— DESCRIPTION OF THE TASK —
Every entry should be returned unchanged, with the pictures omitted.

— DATA UNDER STUDY —
----
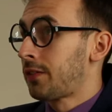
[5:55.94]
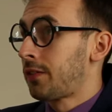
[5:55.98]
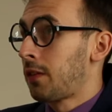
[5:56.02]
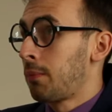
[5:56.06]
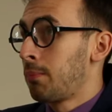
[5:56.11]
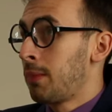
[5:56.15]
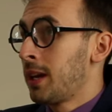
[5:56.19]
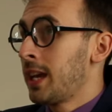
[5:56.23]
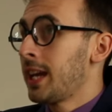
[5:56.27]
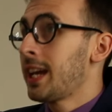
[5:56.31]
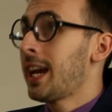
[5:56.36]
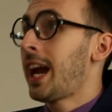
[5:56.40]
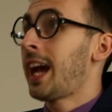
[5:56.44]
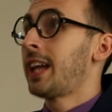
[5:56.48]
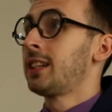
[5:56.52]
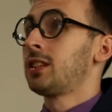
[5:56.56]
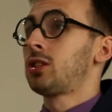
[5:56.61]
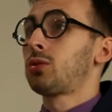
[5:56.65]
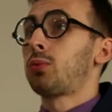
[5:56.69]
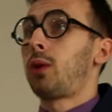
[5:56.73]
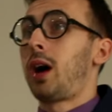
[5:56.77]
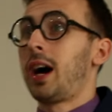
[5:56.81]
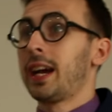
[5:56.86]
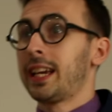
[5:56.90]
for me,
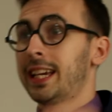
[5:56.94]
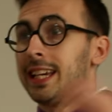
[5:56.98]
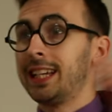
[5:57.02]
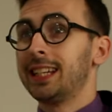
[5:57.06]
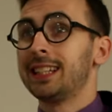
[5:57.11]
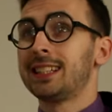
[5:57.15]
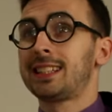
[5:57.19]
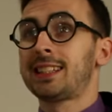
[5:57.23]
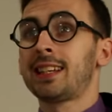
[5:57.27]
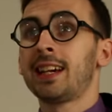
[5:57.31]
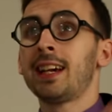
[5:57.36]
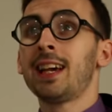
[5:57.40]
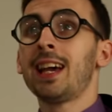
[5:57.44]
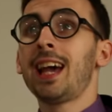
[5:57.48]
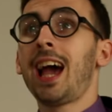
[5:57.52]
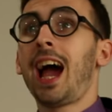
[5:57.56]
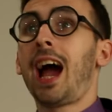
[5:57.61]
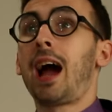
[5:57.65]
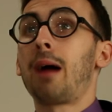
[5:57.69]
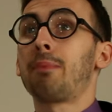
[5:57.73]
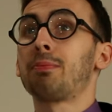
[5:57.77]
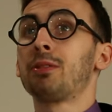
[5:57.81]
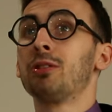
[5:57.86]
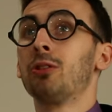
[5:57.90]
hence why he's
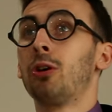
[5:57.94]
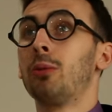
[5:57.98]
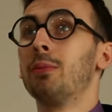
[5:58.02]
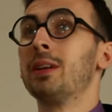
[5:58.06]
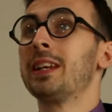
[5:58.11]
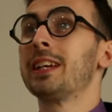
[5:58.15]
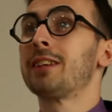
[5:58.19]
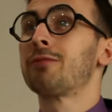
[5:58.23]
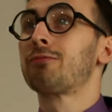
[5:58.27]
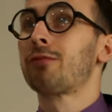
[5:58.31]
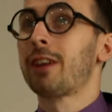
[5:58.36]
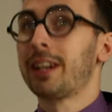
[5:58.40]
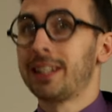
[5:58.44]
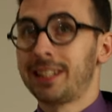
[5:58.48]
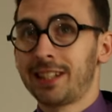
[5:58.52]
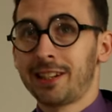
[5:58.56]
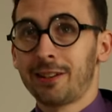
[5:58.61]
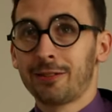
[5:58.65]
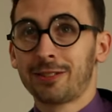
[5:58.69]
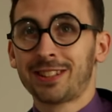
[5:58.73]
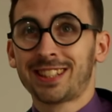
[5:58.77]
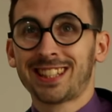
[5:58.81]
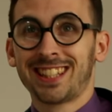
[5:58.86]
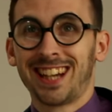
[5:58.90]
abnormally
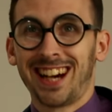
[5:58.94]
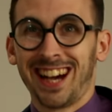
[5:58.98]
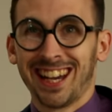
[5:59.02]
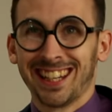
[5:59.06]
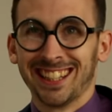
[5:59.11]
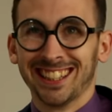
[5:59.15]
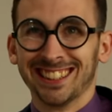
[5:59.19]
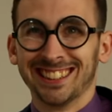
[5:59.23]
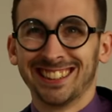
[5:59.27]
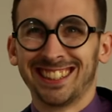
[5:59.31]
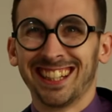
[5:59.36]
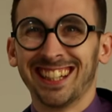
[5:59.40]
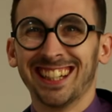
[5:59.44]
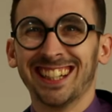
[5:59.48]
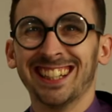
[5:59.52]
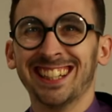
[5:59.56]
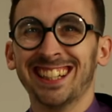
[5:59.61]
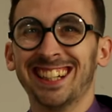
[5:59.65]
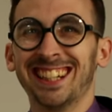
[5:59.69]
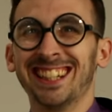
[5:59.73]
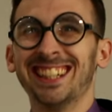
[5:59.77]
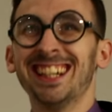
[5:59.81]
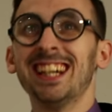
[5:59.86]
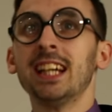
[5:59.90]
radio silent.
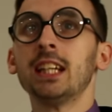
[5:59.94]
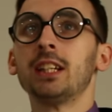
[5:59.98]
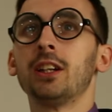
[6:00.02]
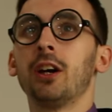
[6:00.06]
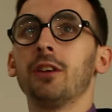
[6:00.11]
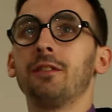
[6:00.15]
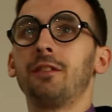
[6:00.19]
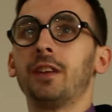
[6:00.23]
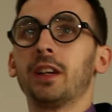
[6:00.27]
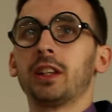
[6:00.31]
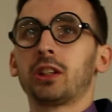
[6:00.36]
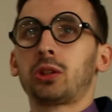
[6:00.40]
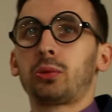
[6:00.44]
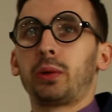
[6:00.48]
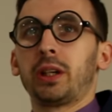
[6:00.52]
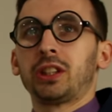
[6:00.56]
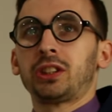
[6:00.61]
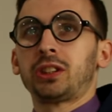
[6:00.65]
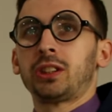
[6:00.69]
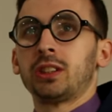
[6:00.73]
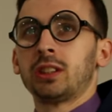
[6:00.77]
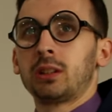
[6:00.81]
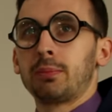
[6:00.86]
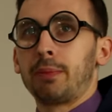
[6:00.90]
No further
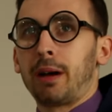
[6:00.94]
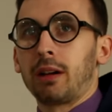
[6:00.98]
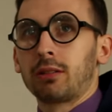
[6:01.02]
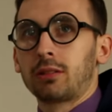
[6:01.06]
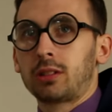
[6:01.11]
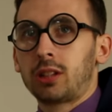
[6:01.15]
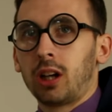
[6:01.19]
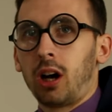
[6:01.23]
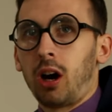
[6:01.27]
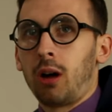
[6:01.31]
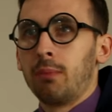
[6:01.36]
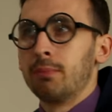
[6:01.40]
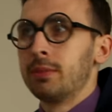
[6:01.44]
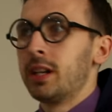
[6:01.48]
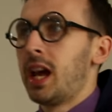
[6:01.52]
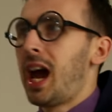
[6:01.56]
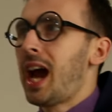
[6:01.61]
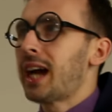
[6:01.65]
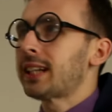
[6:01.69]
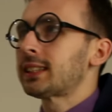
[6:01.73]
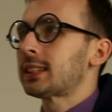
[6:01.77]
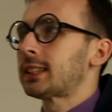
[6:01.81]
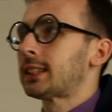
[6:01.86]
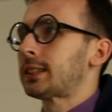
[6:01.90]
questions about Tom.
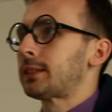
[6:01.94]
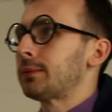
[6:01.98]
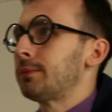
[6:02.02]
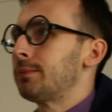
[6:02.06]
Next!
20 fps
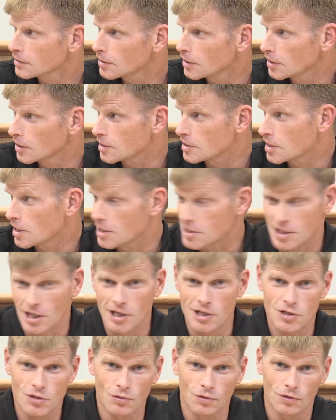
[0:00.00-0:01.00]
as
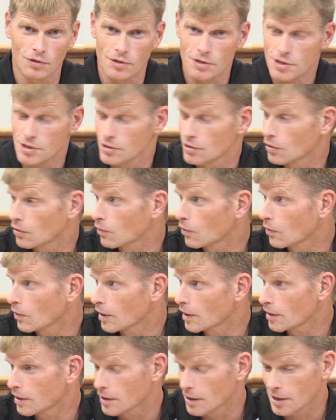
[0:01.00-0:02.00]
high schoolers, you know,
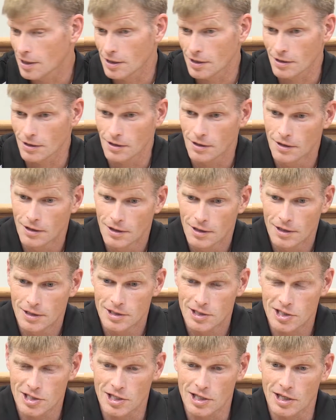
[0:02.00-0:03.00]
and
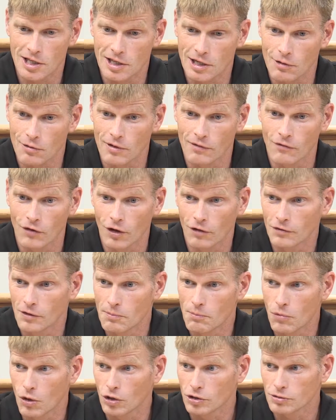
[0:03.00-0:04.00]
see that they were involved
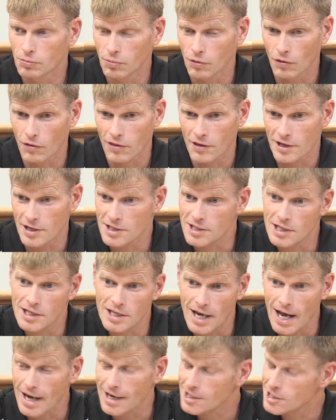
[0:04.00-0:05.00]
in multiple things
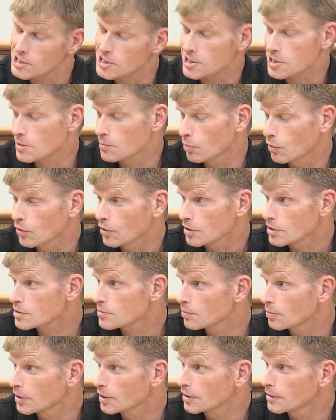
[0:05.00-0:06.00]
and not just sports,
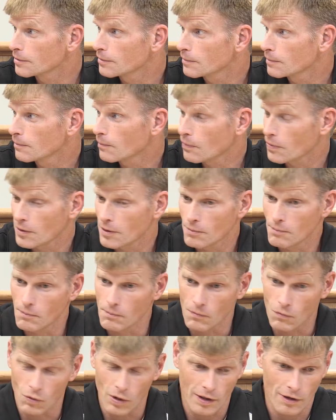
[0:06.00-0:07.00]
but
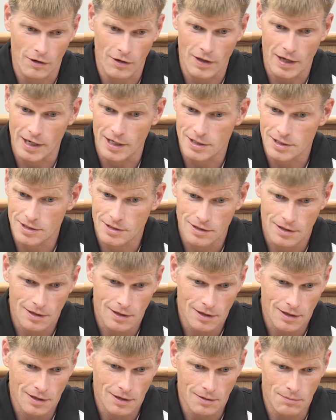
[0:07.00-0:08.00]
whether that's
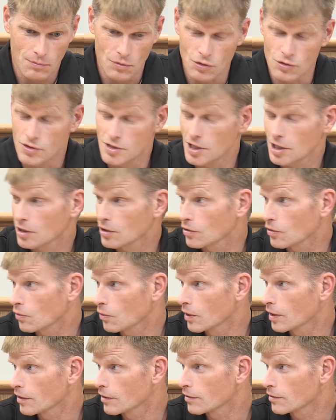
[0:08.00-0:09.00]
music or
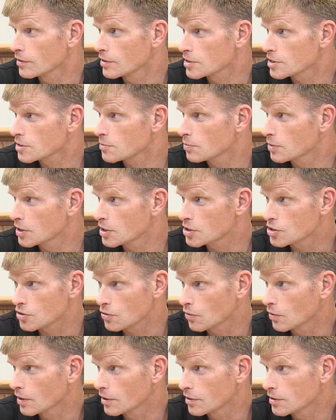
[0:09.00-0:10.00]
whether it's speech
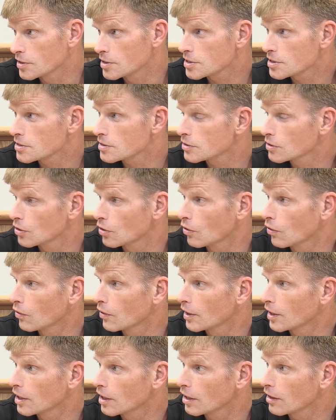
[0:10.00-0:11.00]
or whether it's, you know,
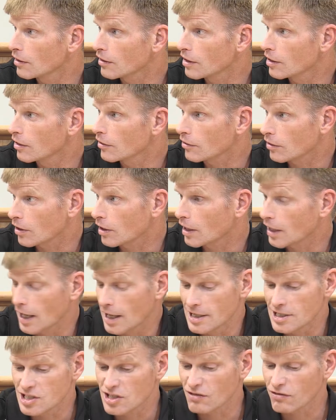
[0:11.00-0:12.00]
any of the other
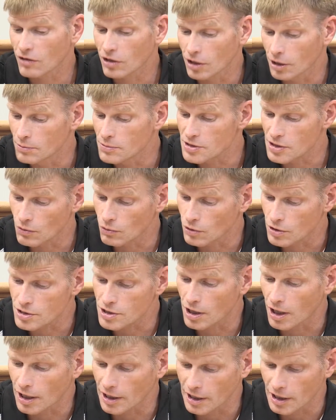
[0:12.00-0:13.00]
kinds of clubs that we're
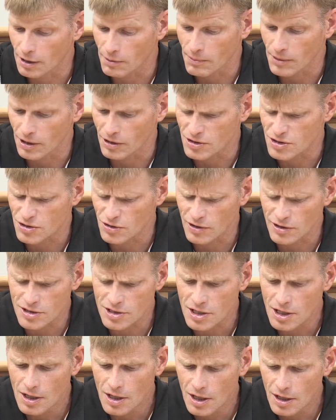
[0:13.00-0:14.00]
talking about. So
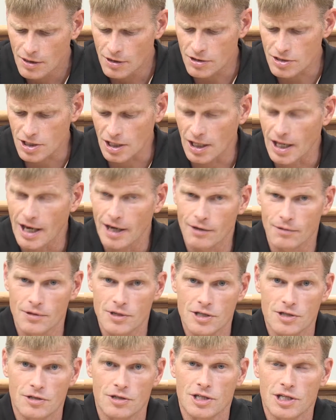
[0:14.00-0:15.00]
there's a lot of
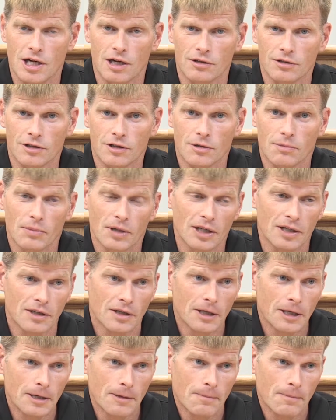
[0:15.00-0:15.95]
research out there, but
----
— ANSWER SPACE —
[5:55.94]
[5:55.98]
[5:56.02]
[5:56.06]
[5:56.11]
[5:56.15]
[5:56.19]
[5:56.23]
[5:56.27]
[5:56.31]
[5:56.36]
[5:56.40]
[5:56.44]
[5:56.48]
[5:56.52]
[5:56.56]
[5:56.61]
[5:56.65]
[5:56.69]
[5:56.73]
[5:56.77]
[5:56.81]
[5:56.86]
[5:56.90]
for me,
[5:56.94]
[5:56.98]
[5:57.02]
[5:57.06]
[5:57.11]
[5:57.15]
[5:57.19]
[5:57.23]
[5:57.27]
[5:57.31]
[5:57.36]
[5:57.40]
[5:57.44]
[5:57.48]
[5:57.52]
[5:57.56]
[5:57.61]
[5:57.65]
[5:57.69]
[5:57.73]
[5:57.77]
[5:57.81]
[5:57.86]
[5:57.90]
hence why he's
[5:57.94]
[5:57.98]
[5:58.02]
[5:58.06]
[5:58.11]
[5:58.15]
[5:58.19]
[5:58.23]
[5:58.27]
[5:58.31]
[5:58.36]
[5:58.40]
[5:58.44]
[5:58.48]
[5:58.52]
[5:58.56]
[5:58.61]
[5:58.65]
[5:58.69]
[5:58.73]
[5:58.77]
[5:58.81]
[5:58.86]
[5:58.90]
abnormally
[5:58.94]
[5:58.98]
[5:59.02]
[5:59.06]
[5:59.11]
[5:59.15]
[5:59.19]
[5:59.23]
[5:59.27]
[5:59.31]
[5:59.36]
[5:59.40]
[5:59.44]
[5:59.48]
[5:59.52]
[5:59.56]
[5:59.61]
[5:59.65]
[5:59.69]
[5:59.73]
[5:59.77]
[5:59.81]
[5:59.86]
[5:59.90]
radio silent.
[5:59.94]
[5:59.98]
[6:00.02]
[6:00.06]
[6:00.11]
[6:00.15]
[6:00.19]
[6:00.23]
[6:00.27]
[6:00.31]
[6:00.36]
[6:00.40]
[6:00.44]
[6:00.48]
[6:00.52]
[6:00.56]
[6:00.61]
[6:00.65]
[6:00.69]
[6:00.73]
[6:00.77]
[6:00.81]
[6:00.86]
[6:00.90]
No further
[6:00.94]
[6:00.98]
[6:01.02]
[6:01.06]
[6:01.11]
[6:01.15]
[6:01.19]
[6:01.23]
[6:01.27]
[6:01.31]
[6:01.36]
[6:01.40]
[6:01.44]
[6:01.48]
[6:01.52]
[6:01.56]
[6:01.61]
[6:01.65]
[6:01.69]
[6:01.73]
[6:01.77]
[6:01.81]
[6:01.86]
[6:01.90]
questions about Tom.
[6:01.94]
[6:01.98]
[6:02.02]
[6:02.06]
Next!
20 fps
[0:00.00-0:01.00]
as
[0:01.00-0:02.00]
high schoolers, you know,
[0:02.00-0:03.00]
and
[0:03.00-0:04.00]
see that they were involved
[0:04.00-0:05.00]
in multiple things
[0:05.00-0:06.00]
and not just sports,
[0:06.00-0:07.00]
but
[0:07.00-0:08.00]
whether that's
[0:08.00-0:09.00]
music or
[0:09.00-0:10.00]
whether it's speech
[0:10.00-0:11.00]
or whether it's, you know,
[0:11.00-0:12.00]
any of the other
[0:12.00-0:13.00]
kinds of clubs that we're
[0:13.00-0:14.00]
talking about. So
[0:14.00-0:15.00]
there's a lot of
[0:15.00-0:15.95]
research out there, but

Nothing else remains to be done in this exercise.